[Dataset entries]
|---|
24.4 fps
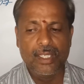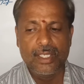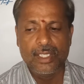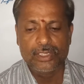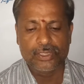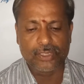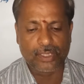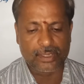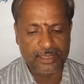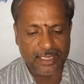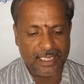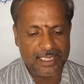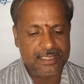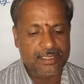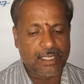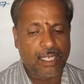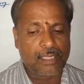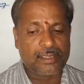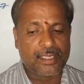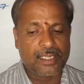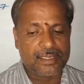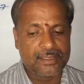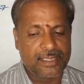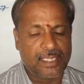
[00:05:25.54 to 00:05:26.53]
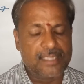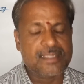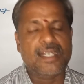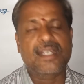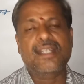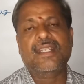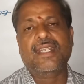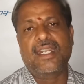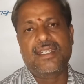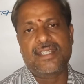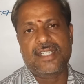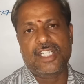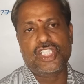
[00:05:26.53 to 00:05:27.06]
So these are the general
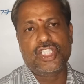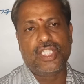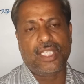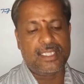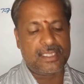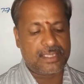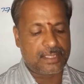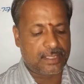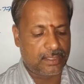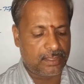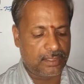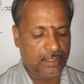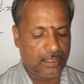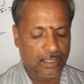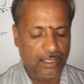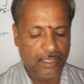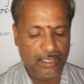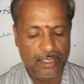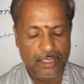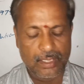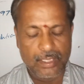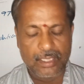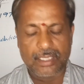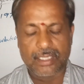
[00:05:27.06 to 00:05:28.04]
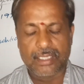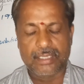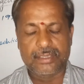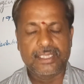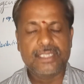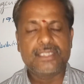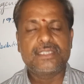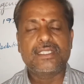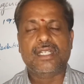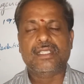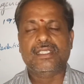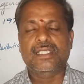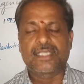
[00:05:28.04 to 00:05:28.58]
conditions,
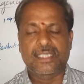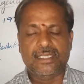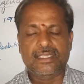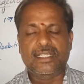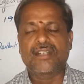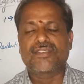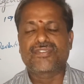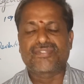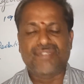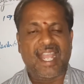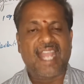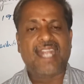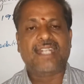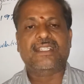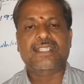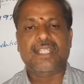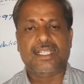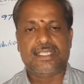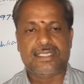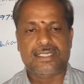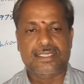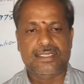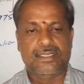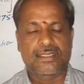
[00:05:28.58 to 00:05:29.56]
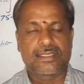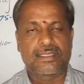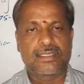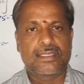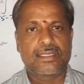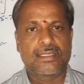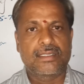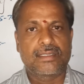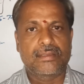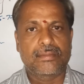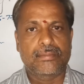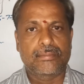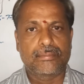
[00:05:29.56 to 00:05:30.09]
these are the general factors.
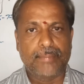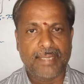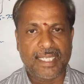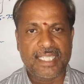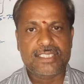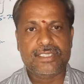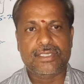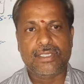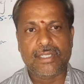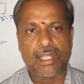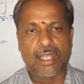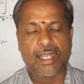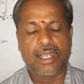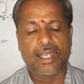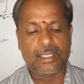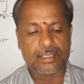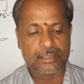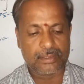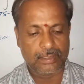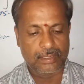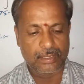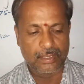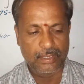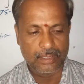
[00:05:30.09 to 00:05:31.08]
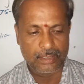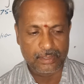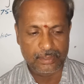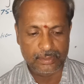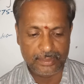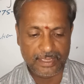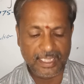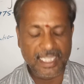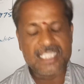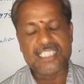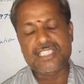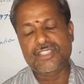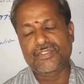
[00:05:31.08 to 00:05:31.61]
Based on
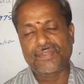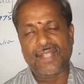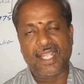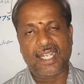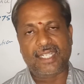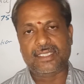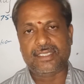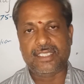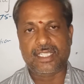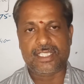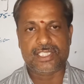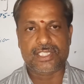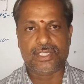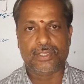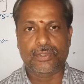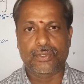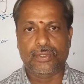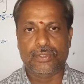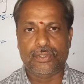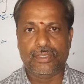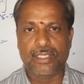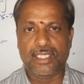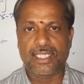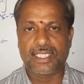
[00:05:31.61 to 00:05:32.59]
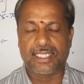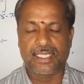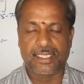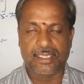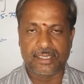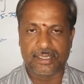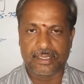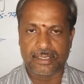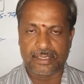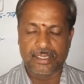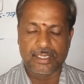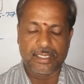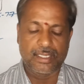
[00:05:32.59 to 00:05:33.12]
these factors only
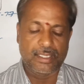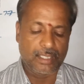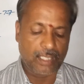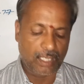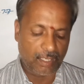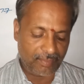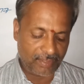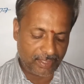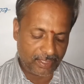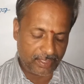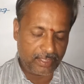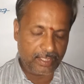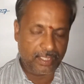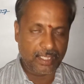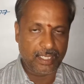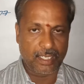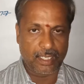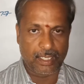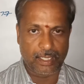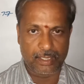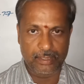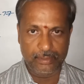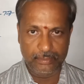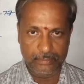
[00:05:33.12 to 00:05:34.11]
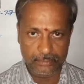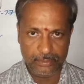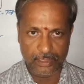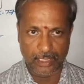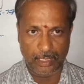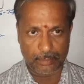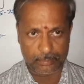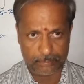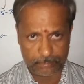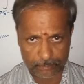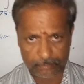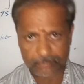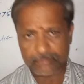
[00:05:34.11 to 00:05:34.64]
in our India,
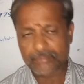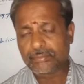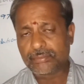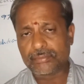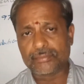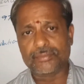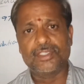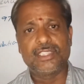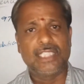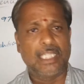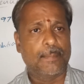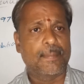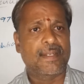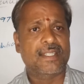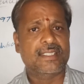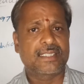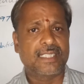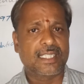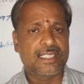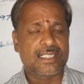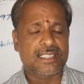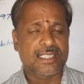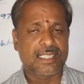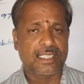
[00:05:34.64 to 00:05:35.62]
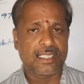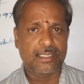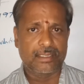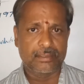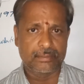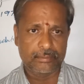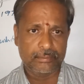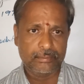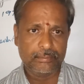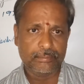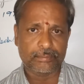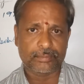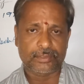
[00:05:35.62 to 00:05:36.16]
emergency
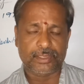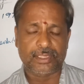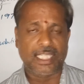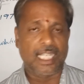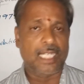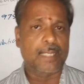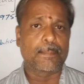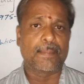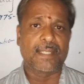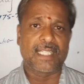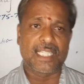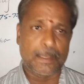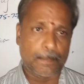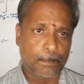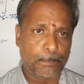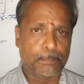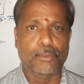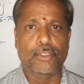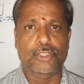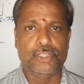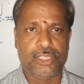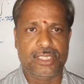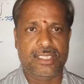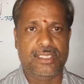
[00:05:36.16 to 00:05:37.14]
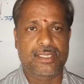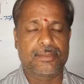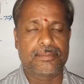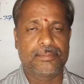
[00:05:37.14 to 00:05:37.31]
can be imposed.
|---|
Could the entries above be retyped exactly, with the pictures left out?

- _RESPONSE AREA_
24.4 fps
[00:05:25.54 to 00:05:26.53]
[00:05:26.53 to 00:05:27.06]
So these are the general
[00:05:27.06 to 00:05:28.04]
[00:05:28.04 to 00:05:28.58]
conditions,
[00:05:28.58 to 00:05:29.56]
[00:05:29.56 to 00:05:30.09]
these are the general factors.
[00:05:30.09 to 00:05:31.08]
[00:05:31.08 to 00:05:31.61]
Based on
[00:05:31.61 to 00:05:32.59]
[00:05:32.59 to 00:05:33.12]
these factors only
[00:05:33.12 to 00:05:34.11]
[00:05:34.11 to 00:05:34.64]
in our India,
[00:05:34.64 to 00:05:35.62]
[00:05:35.62 to 00:05:36.16]
emergency
[00:05:36.16 to 00:05:37.14]
[00:05:37.14 to 00:05:37.31]
can be imposed.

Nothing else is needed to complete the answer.